«Ne vous fiez pas aux inconnus!» disaient nos parents. Pourtant avec internet on dévoile sa vie à des tonnes de paires d’yeux anonymes qui ne sont pas toutes là pour chanter des psaumes. Selon le type de débat ce n’est pas grave. Le risque est que l’on vous sorte des années après des déclarations sur lesquelles vous avez déjà évolué et qui sont sorties de leur contexte. Du classique.

Mais cela peut être compromettant. Un ordinateur n’est pas une simple machine. Une webcam n’est pas seulement une de lentille qui capte des pixels. Ils sont vivants. Enfin presque: il y a quelqu’un dedans. Ou plutôt derrière. Surtout quand la webcam est allumée et que vous tchatez.
Un adolescent de 17 ans vient d’en faire l’expérience. Il habite Montbéliard, sous-préfecture du Doubs à une encablure du Jura suisse. Cette ville de 27’000 habitants est connue entra autres pour abriter le FC Sochaux. Son Pavillon des sciences propose jusqu’en septembre une exposition sur les illusions sensorielles et une autre, interactive, l’Île aux machines, où les enfants de 3 à 6 ans peuvent comprendre et utiliser différents systèmes de base de la mécanique: l’engrenage, la poulie, la crémaillère, le cabestan, etc.
Donc l’ado de 17 ans est à son ordinateur et cherche un tchat. Il clavarde avec une femme d’une trentaine d’année qui lui propose d’allumer la webcam pour se voir. Puis elle lui propose un «plan cam», soit une sorte de gâterie à distance, et lui demande de se masturber devant l’écran. Le regard de la dame est supposé remplacer sa main, ou plus. Le garçon baisse son pantalon et s’exécute - si j’ose dire, car il y a paraît-il des exécutions plus désagréables que celle-là.
Mais voilà: la dame a enregistré les images, visage compris, et menace de poster la séquence sur le net s’il ne paie pas 4‘000 euros. A verser du côté de la Côte d’Ivoire.

L’ado refuse. Et la vidéo est diffusée. Très rapidement il parle à ses parents, qui parviennent à contacter le site et à faire cesser la diffusion. J’imagine qu’il n’a pas dû se sentir fier. Avouer une masturbation fait partie d’une intimité dont peu de gens aiment parler ouvertement - et encore moins à ses parents. Il y a deux siècles elle était considérée comme une maladie grave par la médecine. Si de nombreuses personnes la pratiquent, ne serait-ce qu’occasionnellement, peu en parlent. Affaire privée. Mais il n’est pas rare que des couples constitués ou anonymes s’y livrent par écran interposé.
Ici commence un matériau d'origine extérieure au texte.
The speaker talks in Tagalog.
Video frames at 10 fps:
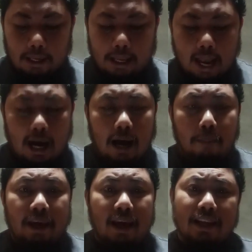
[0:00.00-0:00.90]

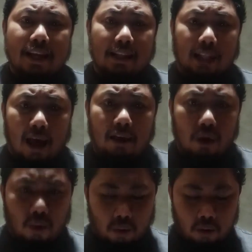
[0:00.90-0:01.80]
ginagabayan niya
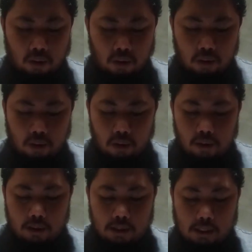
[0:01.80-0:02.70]
tayo
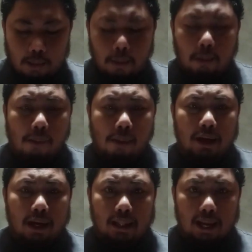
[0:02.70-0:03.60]
sa
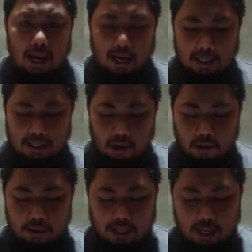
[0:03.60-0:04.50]
pamamagitan ng kanyang
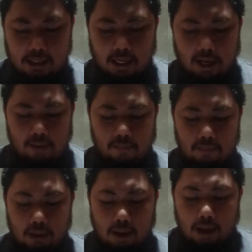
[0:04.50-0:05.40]
konsensya
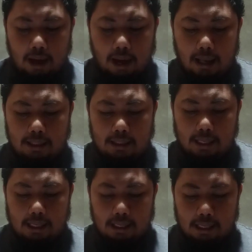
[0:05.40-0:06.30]
at
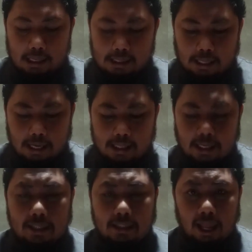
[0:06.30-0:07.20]
sa
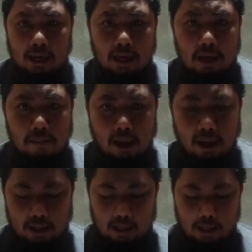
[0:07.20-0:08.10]
isang
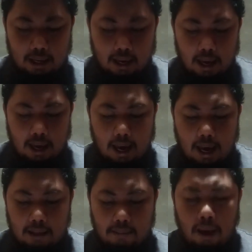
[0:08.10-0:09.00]
tahimik
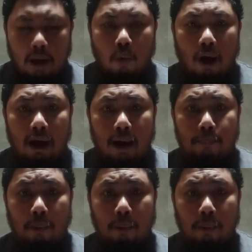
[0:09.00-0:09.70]
at mahiwagang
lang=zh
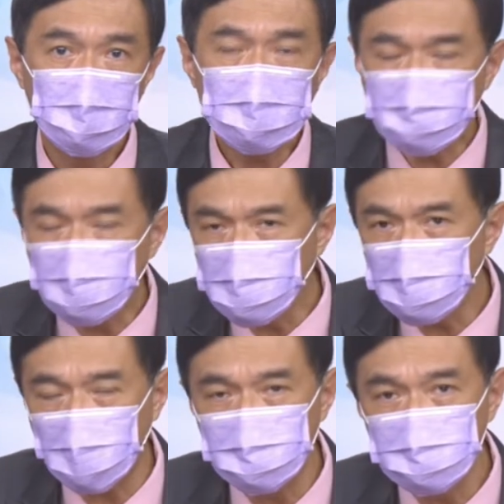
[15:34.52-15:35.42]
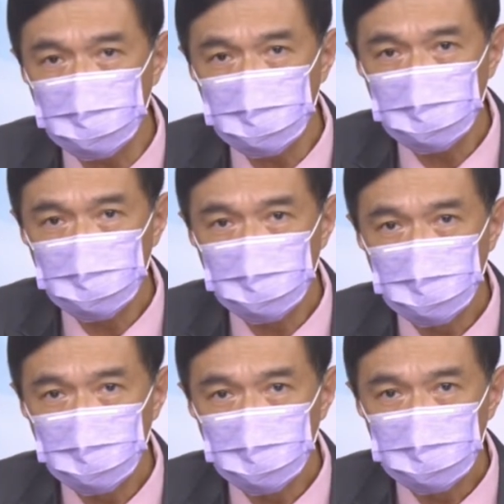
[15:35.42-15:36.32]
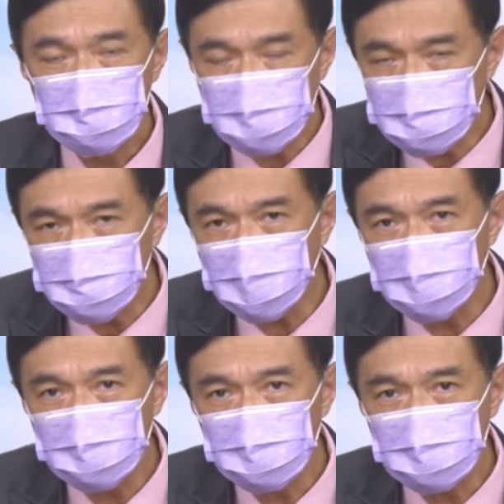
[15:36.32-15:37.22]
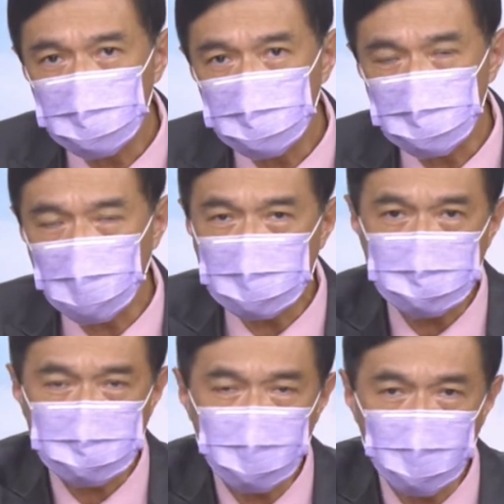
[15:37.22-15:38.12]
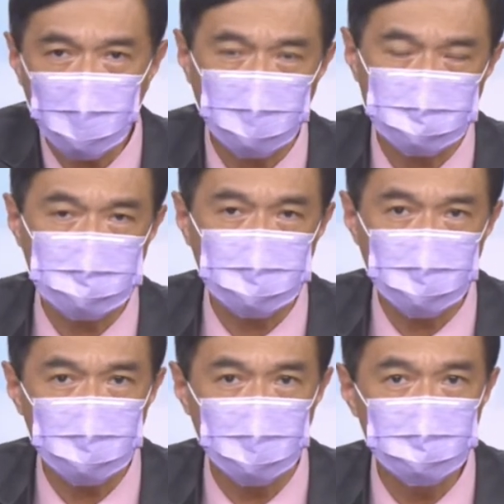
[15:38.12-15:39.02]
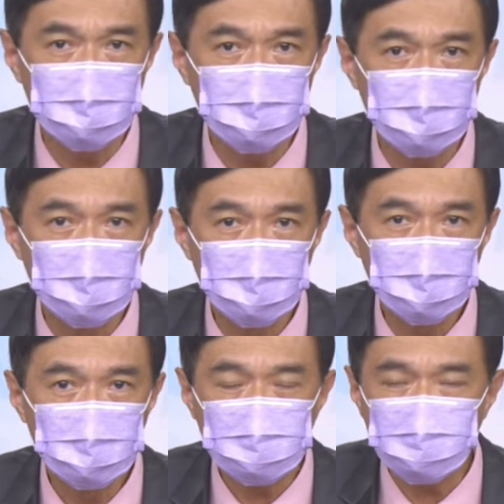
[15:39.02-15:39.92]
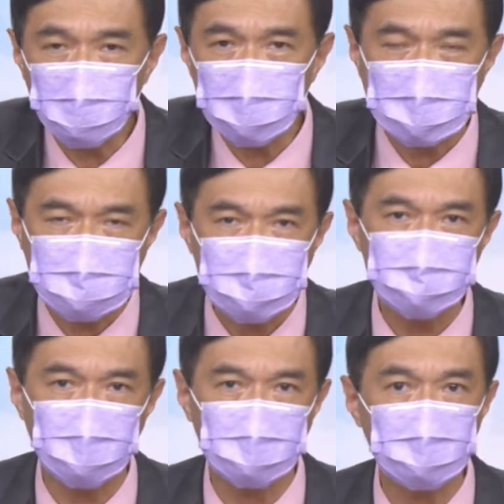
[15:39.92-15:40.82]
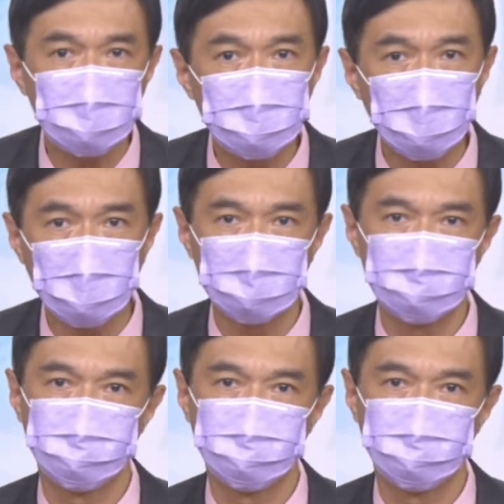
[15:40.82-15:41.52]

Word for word: 那突然，针对他的哥良好的敌人，去做一个撤侨的动作，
Google recense 128 millions de pages sur les mots «masturbation webcam».
Les parents ont depuis porté plainte contre X auprès de la police de Montbéliard. Y a-t-il eu d’autres victimes, qui elles auraient payé le chantage? On l’ignore.
Cette mésaventure devrait faire réfléchir les internautes: la bienveillance n’est pas un automatisme chez les humains en général, ni chez les anonymes en particulier. On peut rêver et faire confiance aveuglément. Mais les illusions, ça trompe énormément.